In 2009 I published The De Vere Code, which demonstrates that the poems published as Shake-speare's Sonnets in 1609 were in written, not by William Shaksper from Stratford-on-Avon, but by Edward de Vere, Earl of Oxford, a nobleman at the court of Queen Elizabeth I.


As the promotional bandwagon for Roland Emmerich's Stratford-baiting Anonymous gets under way, this blog will chronicle the next few months in the life of The De Vere Code, to see how its arguments, and the wider case for Edward de Vere, fare during this time of unprecedented scrutiny around all things Authorship…

Tuesday 27 September 2011

The law's an ass?


Following on from Stephen Fry's ribbing of Oxfordians as 'looneys', it is interesting that there are some on that side of the fence who many would consider more than capable of distinguishing valid inference from lunatic speculation.

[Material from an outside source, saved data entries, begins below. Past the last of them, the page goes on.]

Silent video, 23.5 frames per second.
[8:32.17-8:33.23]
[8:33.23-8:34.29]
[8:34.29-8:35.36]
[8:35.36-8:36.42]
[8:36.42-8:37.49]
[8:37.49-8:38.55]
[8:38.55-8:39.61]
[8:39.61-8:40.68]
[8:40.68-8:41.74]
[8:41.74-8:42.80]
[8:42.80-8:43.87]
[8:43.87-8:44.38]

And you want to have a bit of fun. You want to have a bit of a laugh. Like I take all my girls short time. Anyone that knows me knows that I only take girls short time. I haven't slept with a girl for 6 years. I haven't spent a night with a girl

Not least Bert Fields, the eminent US entertainment and media attorney. As his Greenberg Clusker biog puts it:

"Mr. Fields has represented virtually every major Hollywood studio and talent agency, and he has tried many of the landmark cases in the entertainment and communications industries over the past 30 years..."

Today  in the Hollywood Reporter, Fields (who has written a book on the various candidates) talks about why  he thinks there is a case to be answered. 

"I’m an agnostic. I think there’s a serious issue as to whether the guy from Stratford, who I call the Stratford Man, really wrote the poems and plays of William Shakespeare. His name is William Shakespeare, but there’s an issue over whether he wrote the plays. I don’t rule out the possibility that he did, but I can make a strong argument that indicates it’s a real stretch that this man wrote them by himself."

Of course he could  be wrong. But a loony? I guess he won't be representing Mr Fry any time soon.